Затем внезапно мне принесли телеграмму, которая, можно сказать, полностью изменила мою жизнь и превратила ее в кошмар.
«Они близко, – говорилось в телеграмме. – Они уже проникли в мое сознание. Не могу уехать, не могу ничего изменить. При встрече спросите, какое колье было в тот день на леди Брустер. Т. К. Драммонд-Корнерс, на берегу». Телеграмма, несомненно, была от моего бывшего коллеги Джона Тернавайта Крэбба и, судя по всему, свидетельствовала о крайне плачевном состоянии его духа.

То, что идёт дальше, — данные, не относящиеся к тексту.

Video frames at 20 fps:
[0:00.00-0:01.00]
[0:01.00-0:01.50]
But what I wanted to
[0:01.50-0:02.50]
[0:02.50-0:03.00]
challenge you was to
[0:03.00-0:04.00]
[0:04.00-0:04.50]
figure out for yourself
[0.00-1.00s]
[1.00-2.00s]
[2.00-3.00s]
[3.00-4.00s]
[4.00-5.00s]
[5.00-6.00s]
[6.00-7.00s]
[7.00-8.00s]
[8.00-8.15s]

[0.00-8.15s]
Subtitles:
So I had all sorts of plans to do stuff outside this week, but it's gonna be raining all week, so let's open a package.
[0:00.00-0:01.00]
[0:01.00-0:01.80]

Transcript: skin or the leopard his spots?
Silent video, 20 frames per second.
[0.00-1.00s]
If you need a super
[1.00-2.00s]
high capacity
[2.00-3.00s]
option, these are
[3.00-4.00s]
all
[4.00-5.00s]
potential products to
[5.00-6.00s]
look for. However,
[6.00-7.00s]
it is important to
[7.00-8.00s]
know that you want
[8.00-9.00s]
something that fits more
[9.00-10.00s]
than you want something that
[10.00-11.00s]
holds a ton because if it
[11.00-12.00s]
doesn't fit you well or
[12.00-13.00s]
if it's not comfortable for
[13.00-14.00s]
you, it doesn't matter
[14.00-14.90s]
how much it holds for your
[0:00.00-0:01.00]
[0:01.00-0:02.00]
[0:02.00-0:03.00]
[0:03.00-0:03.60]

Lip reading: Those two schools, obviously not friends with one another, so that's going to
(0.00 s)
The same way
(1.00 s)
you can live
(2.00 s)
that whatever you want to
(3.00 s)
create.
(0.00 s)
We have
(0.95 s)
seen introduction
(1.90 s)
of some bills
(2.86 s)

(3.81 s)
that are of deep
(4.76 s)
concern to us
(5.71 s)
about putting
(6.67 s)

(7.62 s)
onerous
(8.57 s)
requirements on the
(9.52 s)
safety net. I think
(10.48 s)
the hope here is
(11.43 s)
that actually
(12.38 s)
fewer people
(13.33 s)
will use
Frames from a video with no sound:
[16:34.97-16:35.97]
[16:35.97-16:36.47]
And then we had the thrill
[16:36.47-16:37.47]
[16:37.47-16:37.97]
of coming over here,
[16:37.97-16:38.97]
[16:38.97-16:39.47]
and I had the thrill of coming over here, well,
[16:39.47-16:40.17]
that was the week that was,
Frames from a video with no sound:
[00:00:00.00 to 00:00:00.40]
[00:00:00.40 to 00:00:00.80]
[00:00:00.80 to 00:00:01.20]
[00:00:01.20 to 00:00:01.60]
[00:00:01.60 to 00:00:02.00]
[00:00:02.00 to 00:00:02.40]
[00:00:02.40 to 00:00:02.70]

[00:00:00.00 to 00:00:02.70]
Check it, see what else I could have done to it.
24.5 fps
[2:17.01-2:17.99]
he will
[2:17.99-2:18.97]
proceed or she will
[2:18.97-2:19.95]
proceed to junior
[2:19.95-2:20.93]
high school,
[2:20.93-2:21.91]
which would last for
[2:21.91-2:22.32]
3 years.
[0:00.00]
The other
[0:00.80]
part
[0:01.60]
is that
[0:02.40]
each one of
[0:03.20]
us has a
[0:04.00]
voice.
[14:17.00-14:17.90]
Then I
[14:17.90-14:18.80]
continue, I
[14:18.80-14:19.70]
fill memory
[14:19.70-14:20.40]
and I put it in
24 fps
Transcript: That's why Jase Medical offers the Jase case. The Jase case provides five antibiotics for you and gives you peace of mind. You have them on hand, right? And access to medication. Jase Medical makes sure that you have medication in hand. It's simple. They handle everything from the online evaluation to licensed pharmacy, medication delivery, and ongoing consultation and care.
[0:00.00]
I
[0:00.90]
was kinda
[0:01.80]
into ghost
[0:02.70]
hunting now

И хотя мы лишь один раз говорили по душам – в тот день в баре, – я, надо полагать, был единственным, кто во всем мире был в состоянии понять, о чем шла речь в этой бессвязной телеграмме, отправленной отчаявшимся человеком.
Получить в редакции отпуск не составило труда: я попросту сообщил боссу, что вышел на след Крэбба и намерен вернуть сбившегося с пути ягненка обратно в стадо. Это вызвало у Баррингтона приступ неконтролируемого восторга, он даже хлопнул меня по плечу и назвал «мой мальчик». Я довольно успешно проглотил угрызения совести, ибо совершенно не был уверен в том, что сбившийся с пути ягненок захочет – или сможет – куда-либо возвратиться. Но сейчас первейшую свою задачу я видел в том, чтобы попытаться хоть как-то помочь Крэббу.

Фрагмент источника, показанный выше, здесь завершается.